**Your assignment**: Everything from the line with "[21:56.05-21:56.55]" down to the line with "[21:59.55-22:00.05]" below must be printed exactly, those two lines included. Exclude pictures.

**Data**:
━━━━
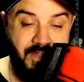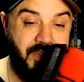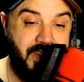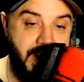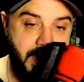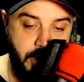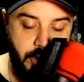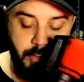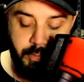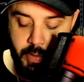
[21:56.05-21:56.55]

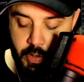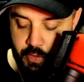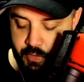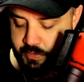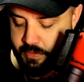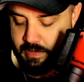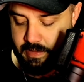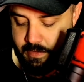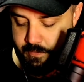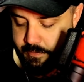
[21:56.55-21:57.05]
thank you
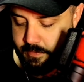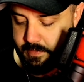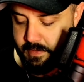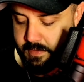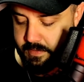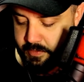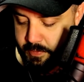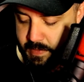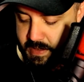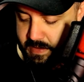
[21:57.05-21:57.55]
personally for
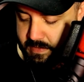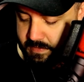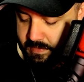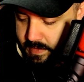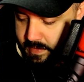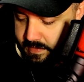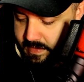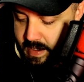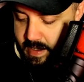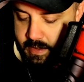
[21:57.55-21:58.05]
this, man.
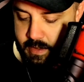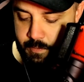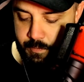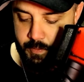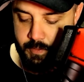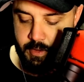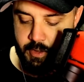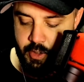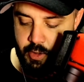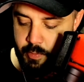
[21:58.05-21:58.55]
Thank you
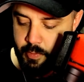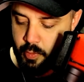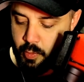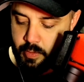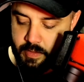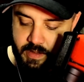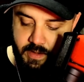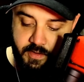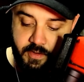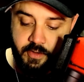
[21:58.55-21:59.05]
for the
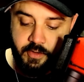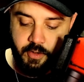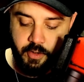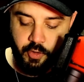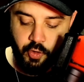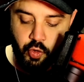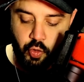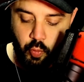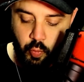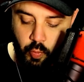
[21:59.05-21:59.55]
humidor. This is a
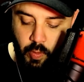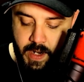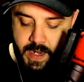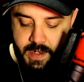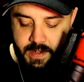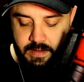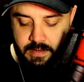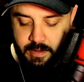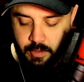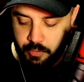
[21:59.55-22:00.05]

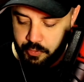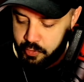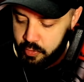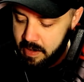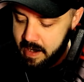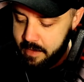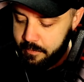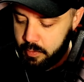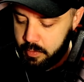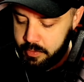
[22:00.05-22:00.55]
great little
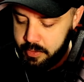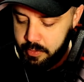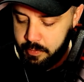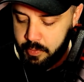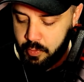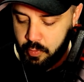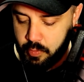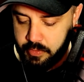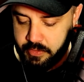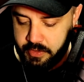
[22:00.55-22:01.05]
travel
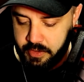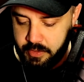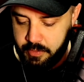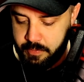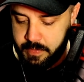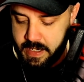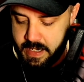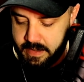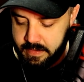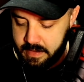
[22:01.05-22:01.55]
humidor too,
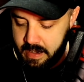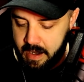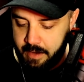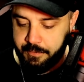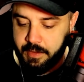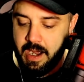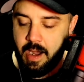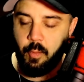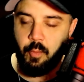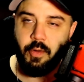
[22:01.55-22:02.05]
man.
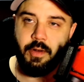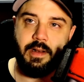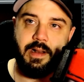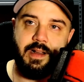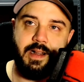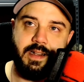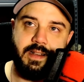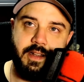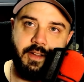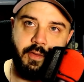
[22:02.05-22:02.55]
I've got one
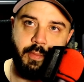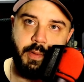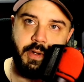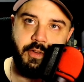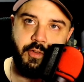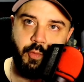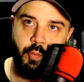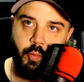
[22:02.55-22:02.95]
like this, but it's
━━━━
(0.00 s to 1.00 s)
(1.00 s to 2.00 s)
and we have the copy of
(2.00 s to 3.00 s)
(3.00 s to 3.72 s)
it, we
━━━━
**Your response**:
[21:56.05-21:56.55]

[21:56.55-21:57.05]
thank you
[21:57.05-21:57.55]
personally for
[21:57.55-21:58.05]
this, man.
[21:58.05-21:58.55]
Thank you
[21:58.55-21:59.05]
for the
[21:59.05-21:59.55]
humidor. This is a
[21:59.55-22:00.05]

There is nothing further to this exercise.